"Women are 53 percent of the vote; that's what the exit polls show," said G. Terry Madonna, director of the Franklin & Marshall College Center for Politics & Public Affairs. "There's a lot of women swing voters."
And so the fight is on to sway them. The factors include a former presidential hopeful who nearly seized her party's nomination and a vice presidential candidate who has energized her party's base.
"Maybe we have finally established once and for all that a woman could be a viable candidate for president for either party," said Lois Herr, executive director of the Lancaster County Democratic Committee and member of Democrat Barack Obama's Women's Steering Committee in Pennsylvania.
"But being a woman is not enough in my view. I judge people by their positions on the issues and their individual qualifications for the position."
It's impossible to know exactly how many women are registered voters because the Pennsylvania Department of State doesn't keep tabs on gender breakdown.
However, a Quinnipiac University poll taken at the start of this month underscores how the female vote could be the key to Pennsylvania.
It shows Obama ahead of Republican John McCain overall, but only by 3 percentage points, which is within the margin of error.
Obama is greatly aided by his support among women voters, who favor the senator from Illinois by a 10-point margin, 51 percent to 41 percent. McCain leads among male voters by 51-45 percent and has pared 5 points off Obama's lead among women since late August.If McCain can shrink the margin even more, it would go a long way toward improving his chances of winning Pennsylvania, a state considered vital to his strategy.
State Rep. Katie True, who co-chairs McCain's campaign in Lancaster County, thinks McCain will eventually win the women's vote, in large part because of his choice for vice president, Alaska Gov. Sarah Palin. She's the second woman on a major party's ticket, the first being Democrat Geraldine Ferraro in 1984.
A lot of women, regardless of party, want to see a woman finally become president or vice president, True said. Obama did himself no favors by choosing Sen. Joe Biden as his running mate instead of his chief rival for the Democratic nomination, Sen. Hillary Clinton, True added.
"Instead, he went a safe route and picked a safe person," True said. "McCain is being seen as someone who doesn't follow the safe path and decided to be bold and take a female. Just on that, it gives him an advantage over someone who talks about change but couldn't bring himself … to ask (Clinton) to be his v.p. nominee."
Madonna and pollster Michael Young noted in a recent analysis piece that nearly one in four former Clinton supporters say they won't back Obama.
Madonna and Young said Palin is even siphoning off the type of women voters Obama would be expected to win.
"Losing the Clinton blue-collar voters is a complication for Obama, but losing the Clinton, suburban, middle-class, college-educated women is a calamity," Madonna and Young wrote. "They are pro-choice and favor gun control, and Palin will not have an easy time attracting them. Yet her appeal is undeniable."

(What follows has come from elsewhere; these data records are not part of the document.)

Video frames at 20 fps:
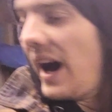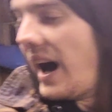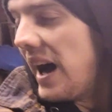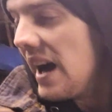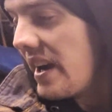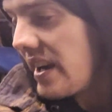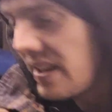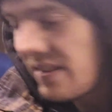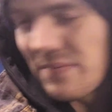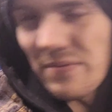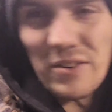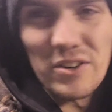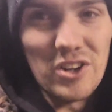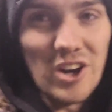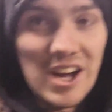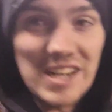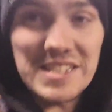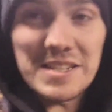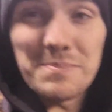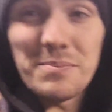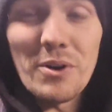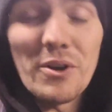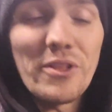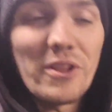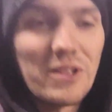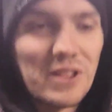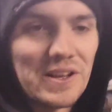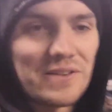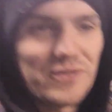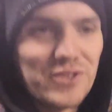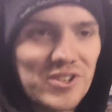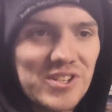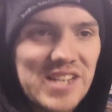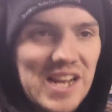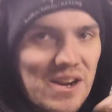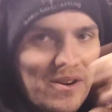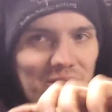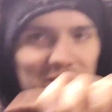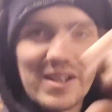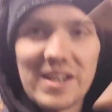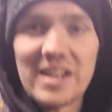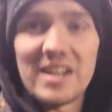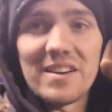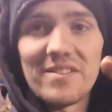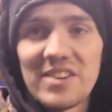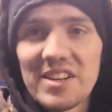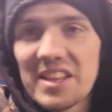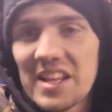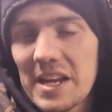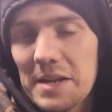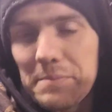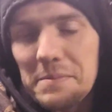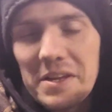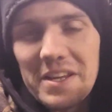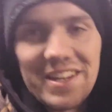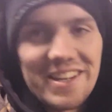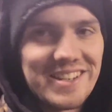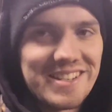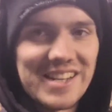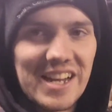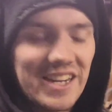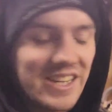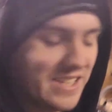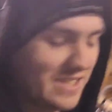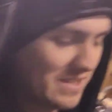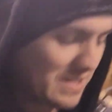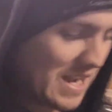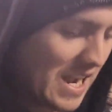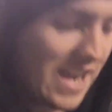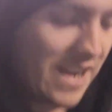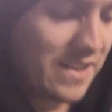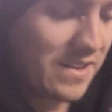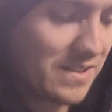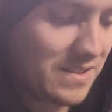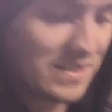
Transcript: I forgot to pull the lifters out and everything because I hadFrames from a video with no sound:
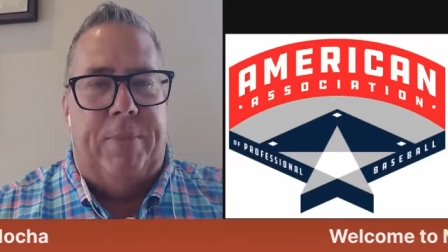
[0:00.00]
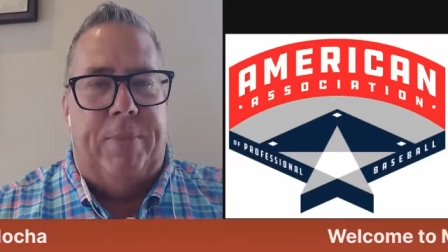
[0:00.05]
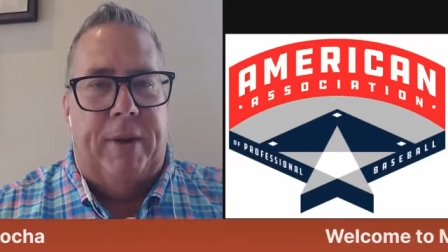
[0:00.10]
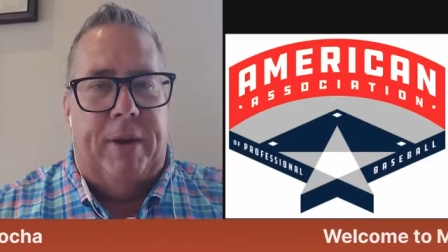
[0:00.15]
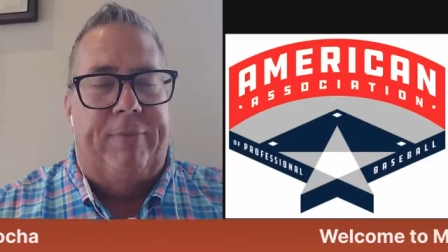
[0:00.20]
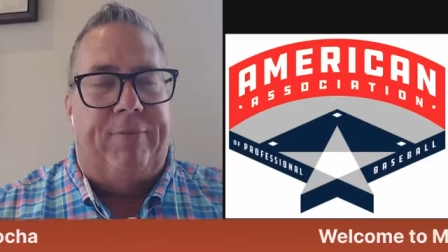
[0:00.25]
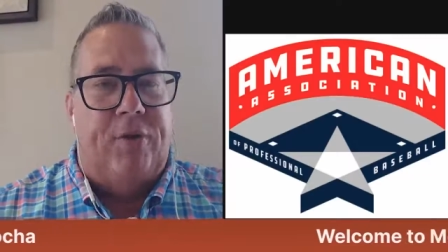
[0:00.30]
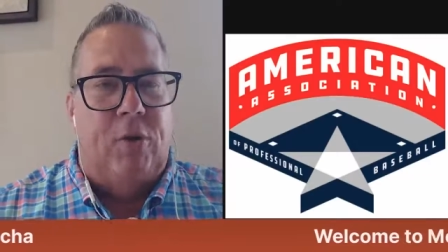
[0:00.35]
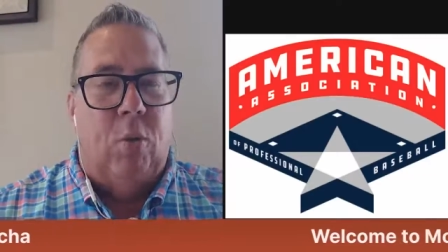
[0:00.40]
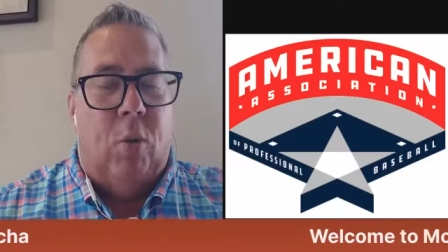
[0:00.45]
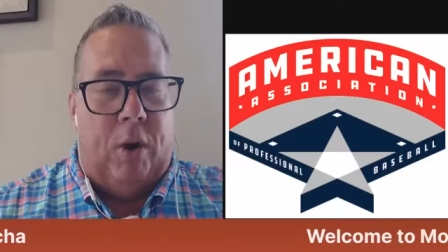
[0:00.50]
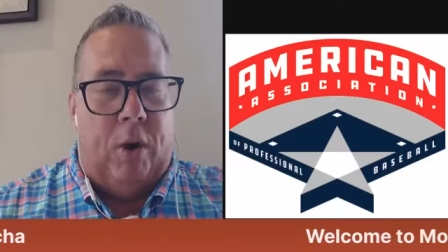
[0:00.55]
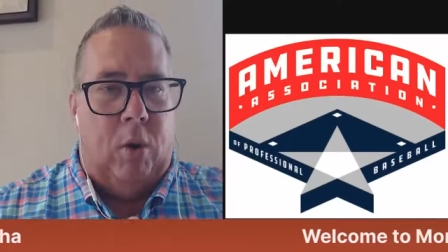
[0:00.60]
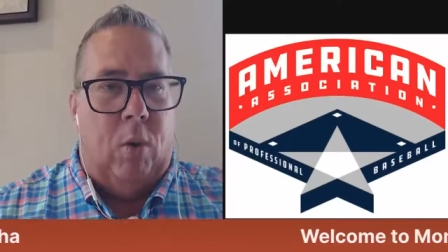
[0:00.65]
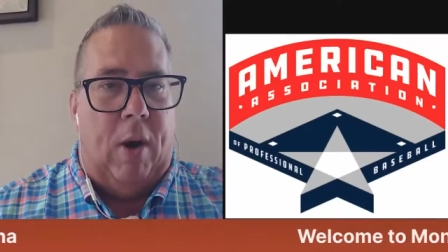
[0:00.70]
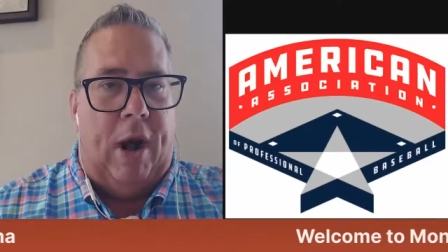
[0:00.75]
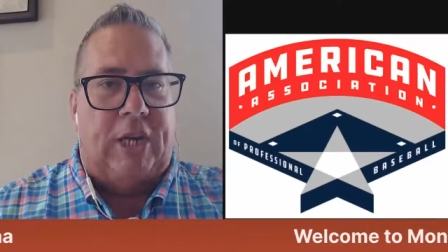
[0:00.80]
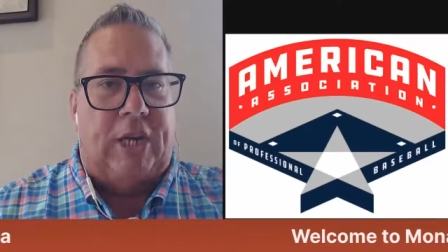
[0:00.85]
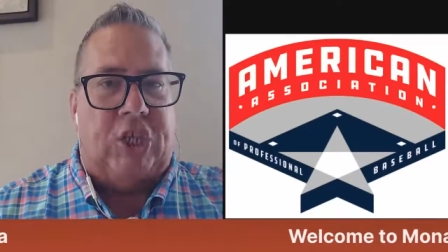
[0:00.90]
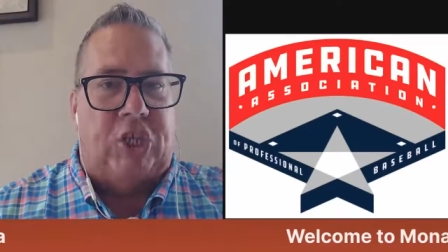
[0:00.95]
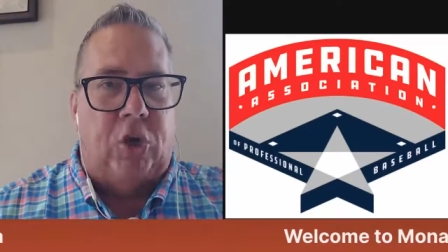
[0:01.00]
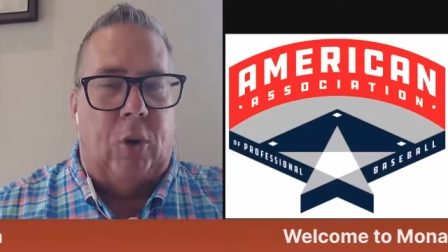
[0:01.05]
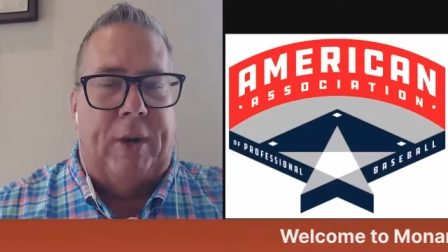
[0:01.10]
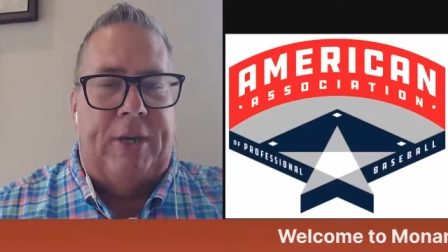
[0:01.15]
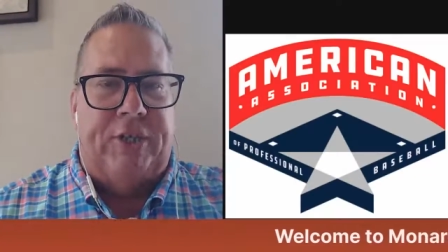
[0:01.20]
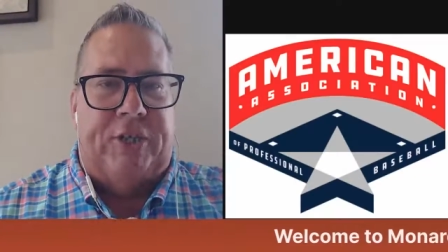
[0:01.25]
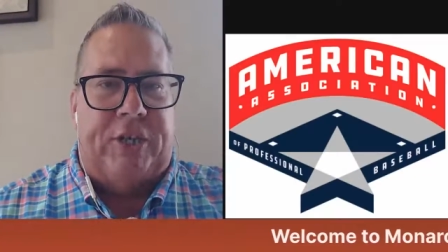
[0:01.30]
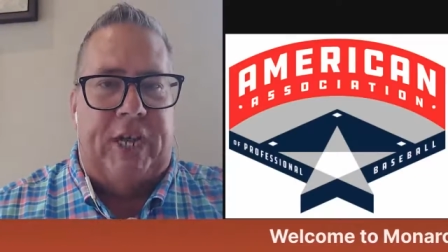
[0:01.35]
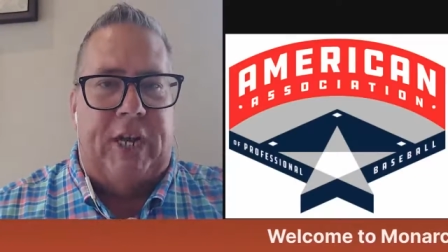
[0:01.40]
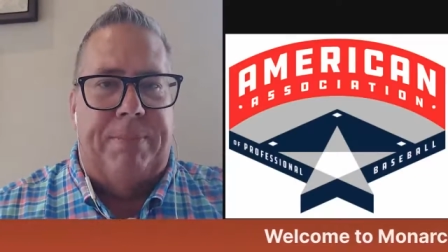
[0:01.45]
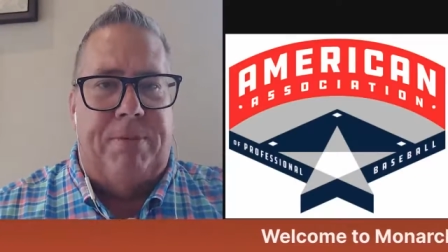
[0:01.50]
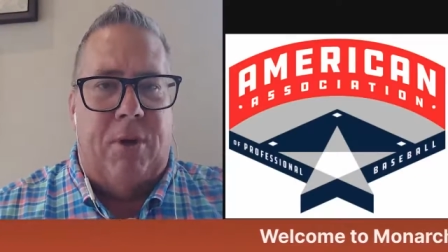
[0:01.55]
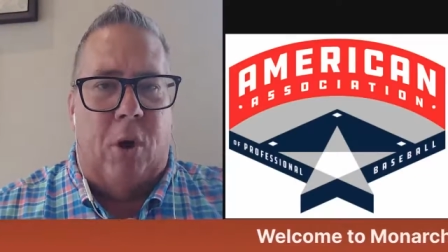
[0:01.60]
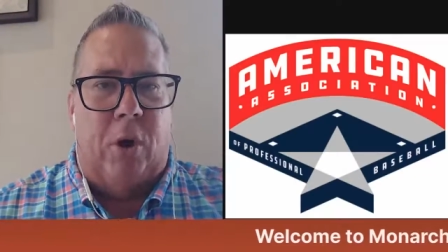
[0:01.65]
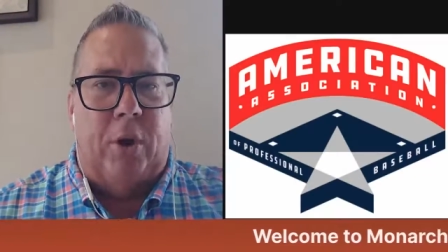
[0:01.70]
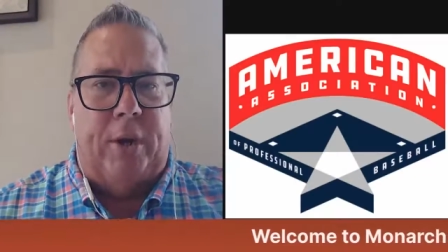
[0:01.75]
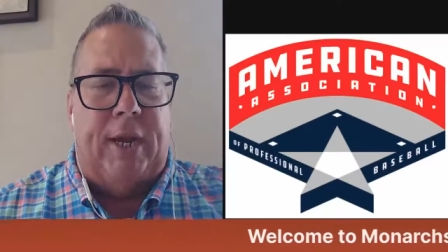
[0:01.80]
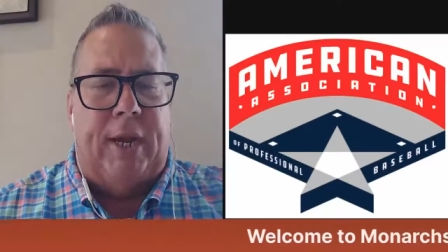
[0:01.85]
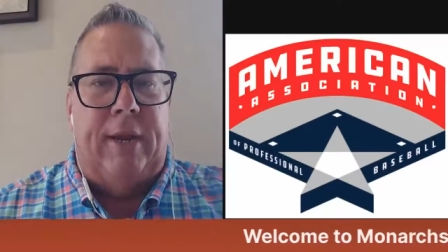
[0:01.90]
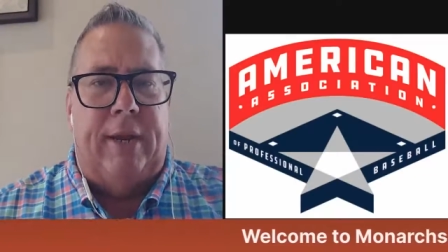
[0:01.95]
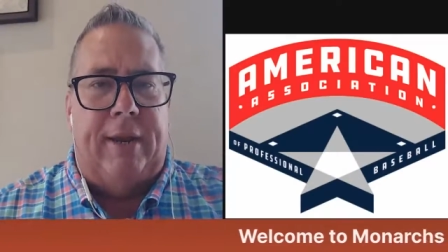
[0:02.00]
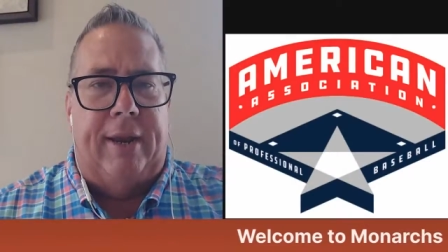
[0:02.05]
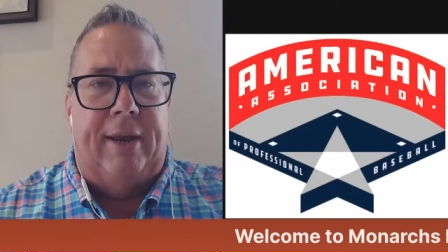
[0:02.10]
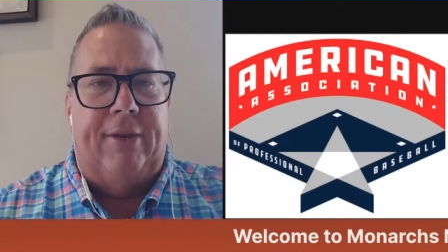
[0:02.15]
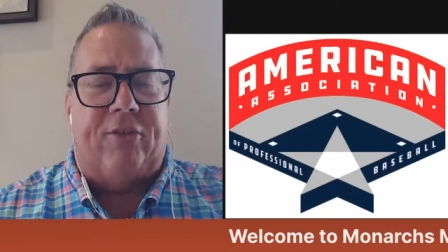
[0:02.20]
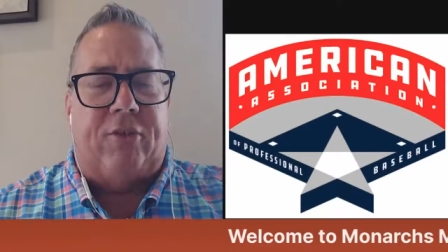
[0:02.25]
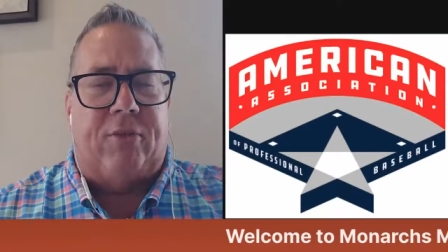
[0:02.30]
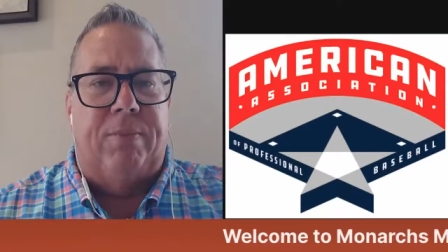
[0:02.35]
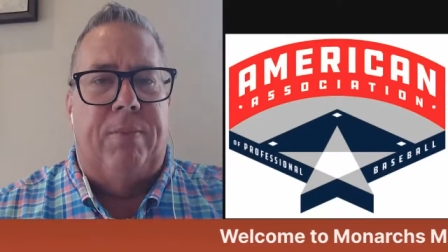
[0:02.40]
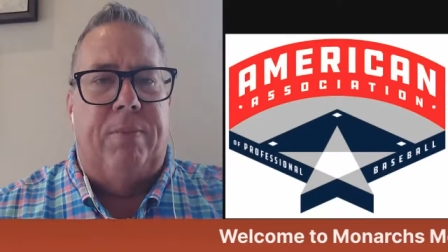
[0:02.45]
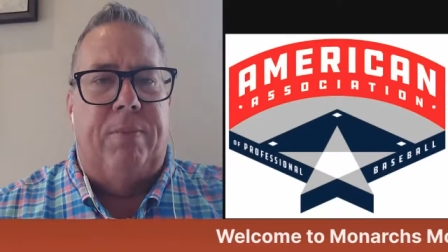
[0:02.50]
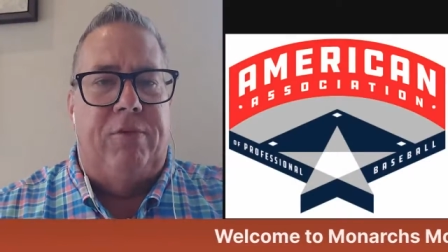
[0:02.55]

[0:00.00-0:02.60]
but if you want to watch Joey Zanaboni and his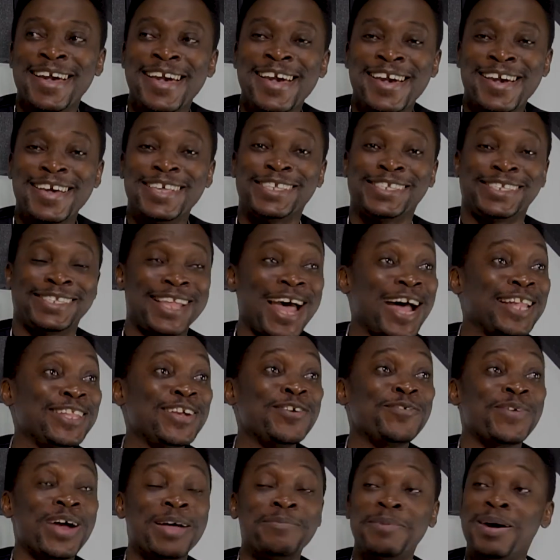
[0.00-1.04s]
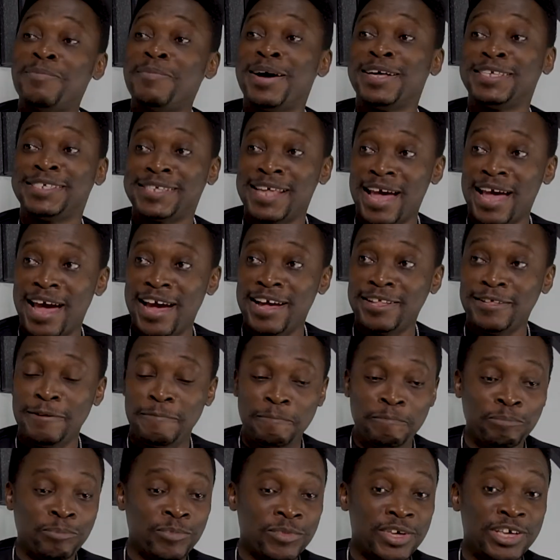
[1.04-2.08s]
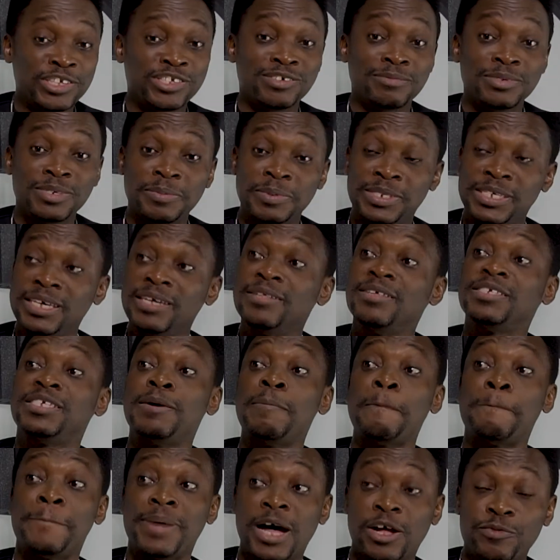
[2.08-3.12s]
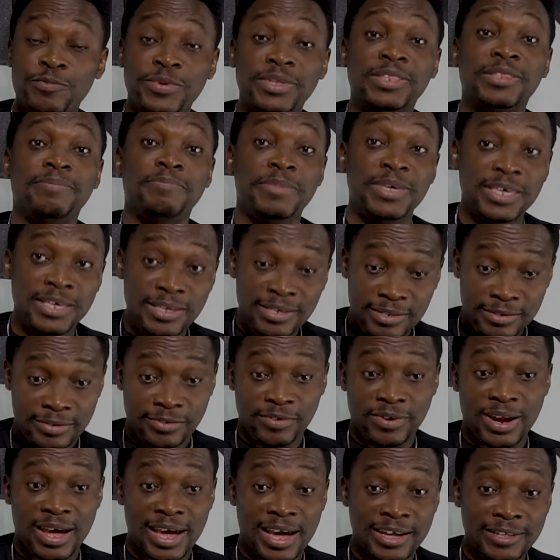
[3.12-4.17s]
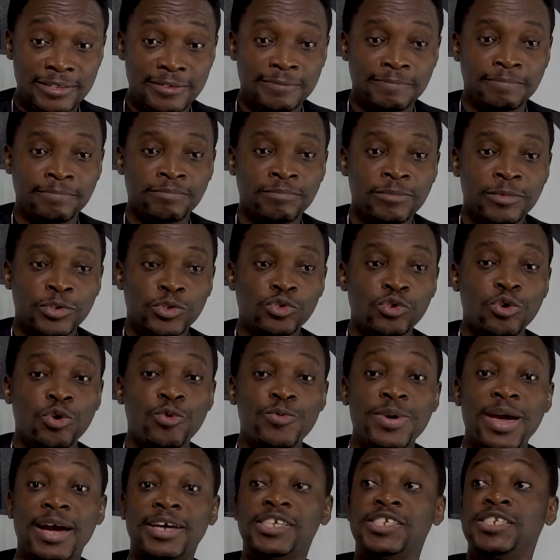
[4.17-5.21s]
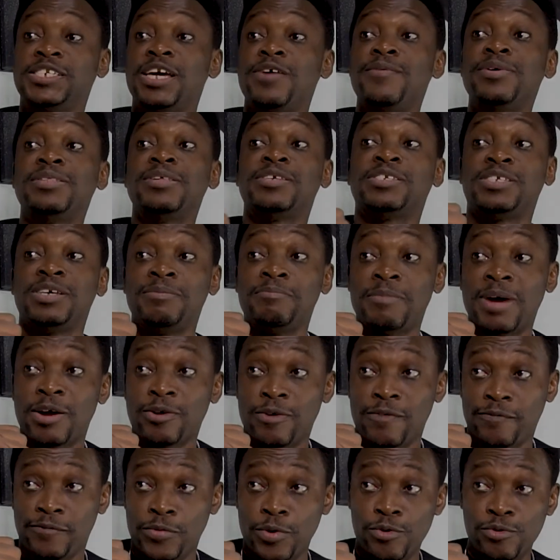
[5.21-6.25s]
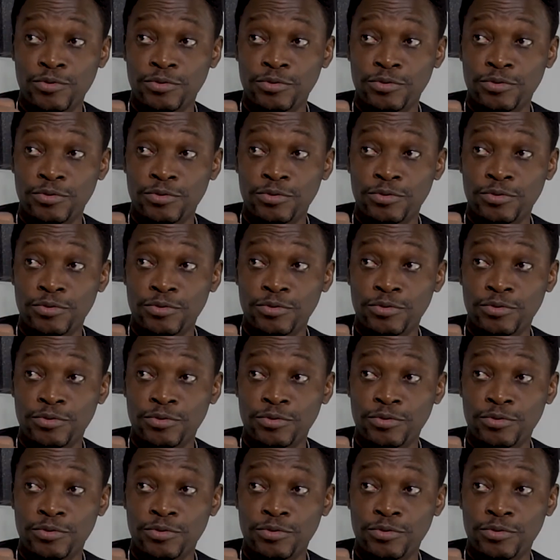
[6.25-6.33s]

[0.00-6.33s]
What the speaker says: is standing right by my side. He's supposed to be singing the same part with me, right? So we are sharing the same microphone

They note the Quinnipiac poll indicates Obama is trailing McCain by 6 points in the Philadelphia suburbs, where a great concentration of suburban, middle class, college-educated women live.
However, Obama's favorables among women are higher than McCain's in the Quinnipiac poll. Nearly 60 percent of women have a high opinion of Obama while just 48 percent view McCain favorably.
True said women should vote based on issues like the economy, health care and national security rather than gender solely, but gender should be "a close second."
"For all women who want to see someone break through the glass ceiling, how bad do you want to see it?" True said. "That's the bottom line."
If McCain wants to close the margin with Obama in the women's vote, Palin has a lot of convincing to do. The poll showed that men rate Palin more favorably than women, and one in three women say they haven't heard enough about her to make up their minds. About a third of male voters, too, are undecided about Palin.
Herr predicted Obama will win the majority of women voters because of the candidates' positions on issues important to women, such as pay equity, health care and domestic violence.
Specifically, Herr pointed to Obama's support of the proposed Fair Pay Restoration Act, a bill he co-sponsored that would have reversed the Supreme Court's narrowing of the right to challenge an employer over pay discrimination. The Senate failed to approve the bill in April, and while McCain was absent from the vote he later said he would have voted no.
"There's a clear-cut distinguishment on Obama's position and McCain's position," Herr said. "It's not like they kind of agree on (issues important to women). They don't."
Herr said women should vote based on issues and not gender. That would favor Obama, she said, because Palin stakes out positions at the far right of her party.
"Perhaps if McCain had chosen a more moderate woman, it might have been more of a difficult choice" for women voters, Herr said. "There's just no way (women I know) could vote for McCain just because Palin's a woman, because the issues she takes are opposite to their point of view."